How to extract rows with logstash

citanionarrei · November 2, 2017, 6:32pm

hi
i have this log file

I want to extract only the lines where the field INFO appears

i'm using this configuration on logstash

input{
file  { 	  path => "C:\Users\Lock\Desktop\info.3"
start_position => "beginning"	
  sincedb_path => "/dev/null"
  ignore_older => 0
}
} 

filter {
grok {		 
	match => ["message", "(?<info>^$.*\| INFO  \|.*\n)"]
	break_on_match => true
	add_field => { "type" => "log_info"} 		
}
}

output {

file {
  path => "C:\Users\Lock\Desktop\Output_info.log"
} 
		
elasticsearch {
index => "info-%{+YYYY.MM.dd}"
document_type => "log_info"

}
stdout {codec=> rubydebug}

}

but this conf doesn't work becouse it take all rows !!

Badger · November 2, 2017, 7:49pm

Replace

match => ["message", "(?<info>^$.*\| INFO  \|.*\n)"]

with

match => ["message", "(?<info>.*\| INFO \|.*)"]

(single space, not two spaces after INFO).
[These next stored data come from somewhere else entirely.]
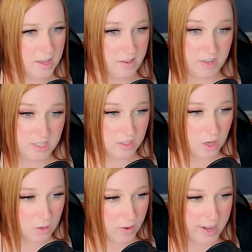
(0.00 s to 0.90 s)
given its
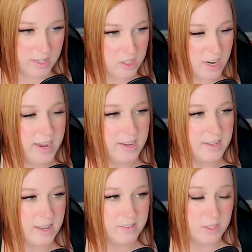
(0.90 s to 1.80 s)
long range
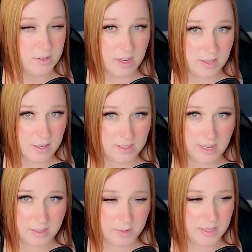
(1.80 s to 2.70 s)
and gives you a non-loss
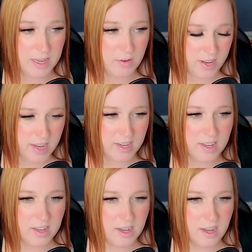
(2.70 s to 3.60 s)
element that you need.
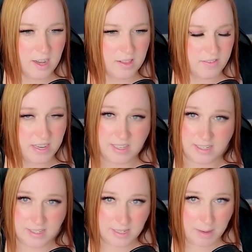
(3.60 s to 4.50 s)
The fact that
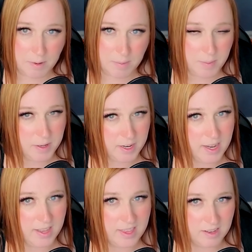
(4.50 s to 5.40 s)
it has a diamond pip on
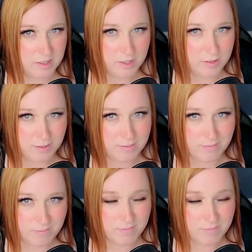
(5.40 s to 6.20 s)
it, I think, is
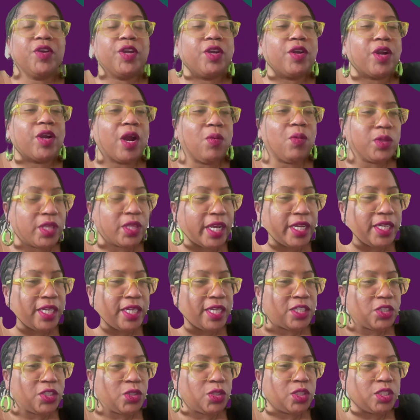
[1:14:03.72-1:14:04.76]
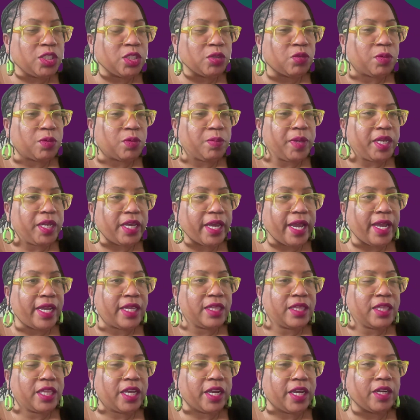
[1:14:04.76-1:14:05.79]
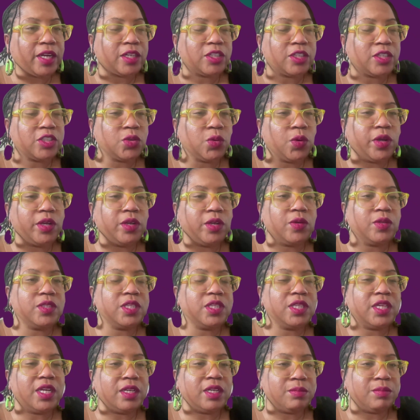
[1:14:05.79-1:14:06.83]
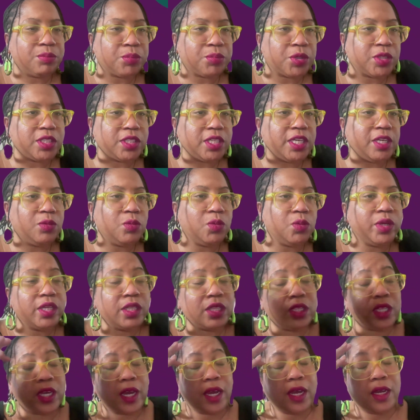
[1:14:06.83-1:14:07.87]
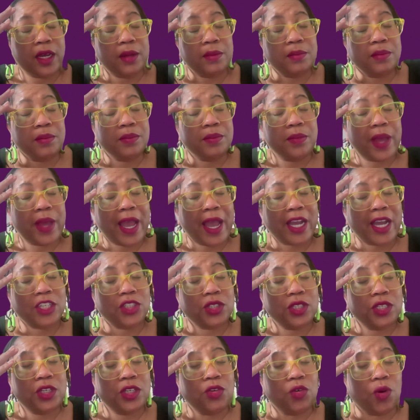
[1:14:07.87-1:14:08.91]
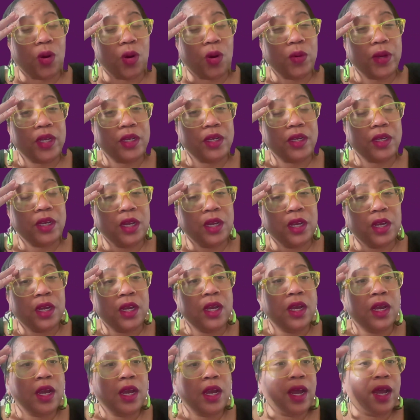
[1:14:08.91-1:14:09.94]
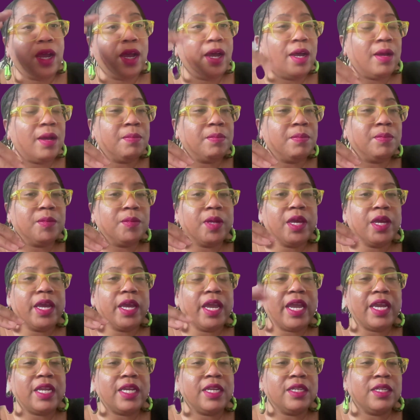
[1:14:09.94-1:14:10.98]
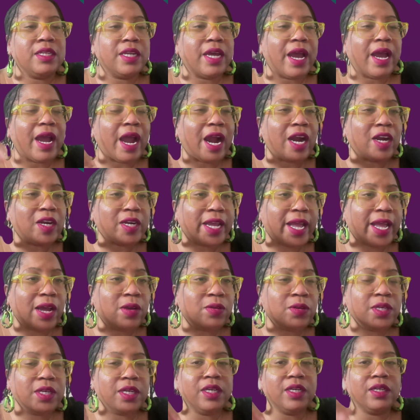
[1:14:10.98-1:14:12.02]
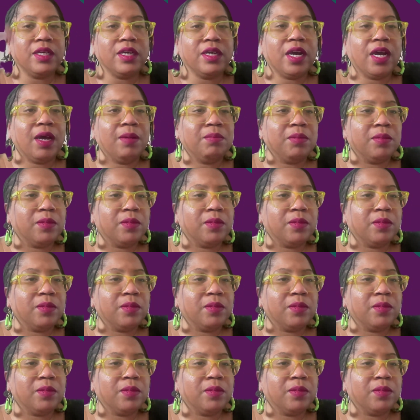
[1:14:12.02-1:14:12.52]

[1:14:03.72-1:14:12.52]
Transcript: figure out what they need to do to remediate their soil to then proceed with actually growing. In our county,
Then you can

if ! ( "" in [info] ) {drop{}}

citanionarrei · November 2, 2017, 8:53pm

ok perfect many thanks...now it work
but there are two spaces after INFO
right,Now I have this

{"path":"C:\\Users\\Lock\\Desktop\\as.3","@timestamp":"2017-11-02T20:13:03.325Z","@version":"1","host":"Lock","message":"2017-06-08 12:10:12,906 | INFO  | nager-plugin-out |

ok, now I would like to delete fields of my path, my timestamp, host..
Than i thinked to use "mutate filter" but....
when i use it for the host field and for the path field it work properly,
but if i use it also for @timestamp and @version fields , system give me an error

input{
file 
  { 	
 path => "C:\Users\Lock\Desktop\as.3"
   start_position => "beginning"	
   sincedb_path => "/dev/null"
 ignore_older => 0
 }
} 

filter {
grok {		 
	match => ["message", "(?<info>.*\| INFO  \|.*)"]
	break_on_match => true
	add_field => {"type" => "log_info"}
	 }
	
if !( "" in [info]){drop{}}

mutate {remove_field => ["path","host"] }
#mutate {remove_field => ["path","@timestamp","@version","host"] }# if i use this row i have errors
	}


output {

file {  path => "C:\Users\Lock\Desktop\Output_as.log"	} 
		
elasticsearch {
index => "error-%{+YYYY.MM.dd}"
document_type => "log_info"
			  }
stdout {codec=> rubydebug}

}

where is the error?
where I'm wronging

Badger · November 3, 2017, 3:32pm

What version are you running and what error message do you get?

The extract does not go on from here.